DOS functions 4B00h (load/exec) and 6C00h (extended open/create)
are intercepted in order to infect files. If the given filename is
longer than 127 characters the file is ignored. The filename is
converted to upper case and the file is only considered for infection if
it matches "*.EXE" or "*.COM". Files are ignored if the filename begins
with one of the following two-letter pairs:
CO (COMMAND.COM, DOS command interpreter)
SC (SCAN.EXE, Mcafee antivirus)
CL (CLEAN.EXE, Mcafee antivirus)
VS (VSHIELD.EXE, Mcafee antivirus)
NE (NEMESIS.COM, behaviour blocker)
HT (HTSCAN.EXE, Tjissens antivirus)
TB (TBSCAN.EXE, Thunderbyte antivirus)
VI (VI-SPY.EXE, Vi-Spy antivirus)
IM (IM.EXE, Stiller's Integrity Master)
RA -These three entries read "GIRAFE" combined, thus the name of the virus.

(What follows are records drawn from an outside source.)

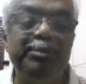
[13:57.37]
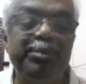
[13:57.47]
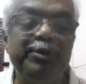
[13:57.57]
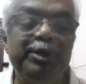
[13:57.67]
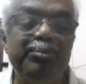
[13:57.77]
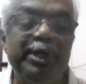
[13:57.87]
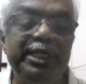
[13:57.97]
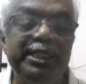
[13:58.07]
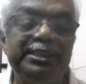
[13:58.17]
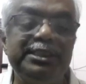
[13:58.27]
power
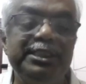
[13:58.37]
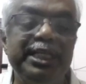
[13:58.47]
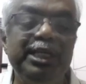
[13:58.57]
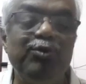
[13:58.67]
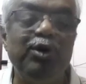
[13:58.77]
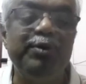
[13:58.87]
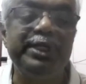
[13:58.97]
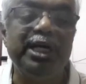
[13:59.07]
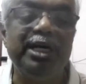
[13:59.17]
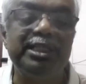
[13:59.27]
minus t over
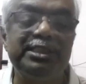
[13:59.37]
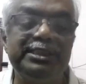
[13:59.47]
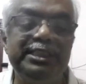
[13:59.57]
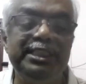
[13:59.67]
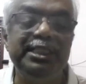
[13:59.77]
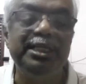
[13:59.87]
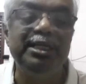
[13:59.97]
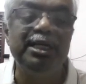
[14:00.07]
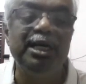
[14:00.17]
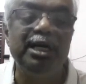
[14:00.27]
RC
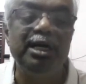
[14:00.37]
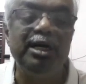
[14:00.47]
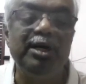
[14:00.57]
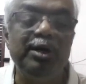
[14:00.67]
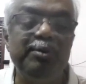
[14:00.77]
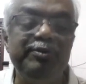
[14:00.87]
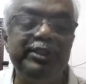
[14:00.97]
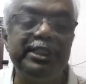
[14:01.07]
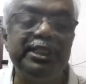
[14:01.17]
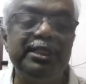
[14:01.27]

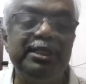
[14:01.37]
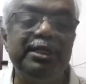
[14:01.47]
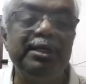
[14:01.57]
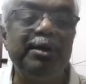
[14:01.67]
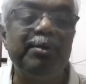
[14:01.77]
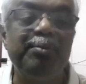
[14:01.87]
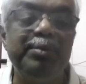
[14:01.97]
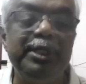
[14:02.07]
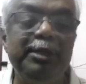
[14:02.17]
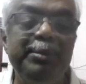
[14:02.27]
with
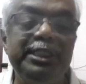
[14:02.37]
limit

There are also four blank entries in the two-letter table. These
probably intended as room for adding more entries, or four such
entries have been removed already.
During infection break is disabled, a dummy critical error handler is
installed and the file attribute is cleared. File date/time are also
preserved. The infection signature is 2 bytes at offset 12h, which is
checksum field in EXE header. If these two bytes add up to 40h virus
concludes the victim file to be already infected. Virus selects these
two bytes by random to escape creating any constant bytes to the files.
'MZ' signature is used to determine whether the file is COM or EXE.
COM files will not be infected unless they are smaller than 52 KB or at
least 256 bytes. COM files starting with a byte which has the top-bit
clear are ignored (this permits using 'M' to determine the exit method,
and maybe has some other purpose). EXE files which have the first
relocateable item at offset 40h or greater will not be infected if the
byte at [ (dword ptr [ file:3Ch ] )+1 ] is 45h. EXE files are also
ignored if the divmod (page) filesize is different from the actual
filesize, if the maximum paragraphs value is specified as 0, or if the
overlay number is not 0.
The infection routine generates a new copy of the virus in the same
buffer that is used for the "legalize cannabis" program. Four of the
random code features are controlled by a bitmask in the AL register on
entry to the random/encrypt routine.
Two of these features can produce verbose and very verbose "NOP" output
if the forces of random are working that way, one of them preserves the
AX register over the random section using a PUSH AX ... POP AX pair and
the last one prefixes a CS: segment override to the instruction that
does the actual decrypt operation. This seems to be some sort of
a debugging flag.
Afterwards the buffer contains a random amount of do-nothing
instructions (including jumps and calls around random garbage data),
followed by the randomly selected decryption routine (which is hidden
amidst more random instructions and data), then comes a copy of the
resident virus encrypted by the selected method (possibly with garbage
instructions and/or data at the end).
The buffer contents are appended to the file and if that succeeds the
file is patched so that the virus will be executed first. EXE files have
BCh subtracted from the minimum and maximum memory requirements
specified in the header, though not less than 50h for either value.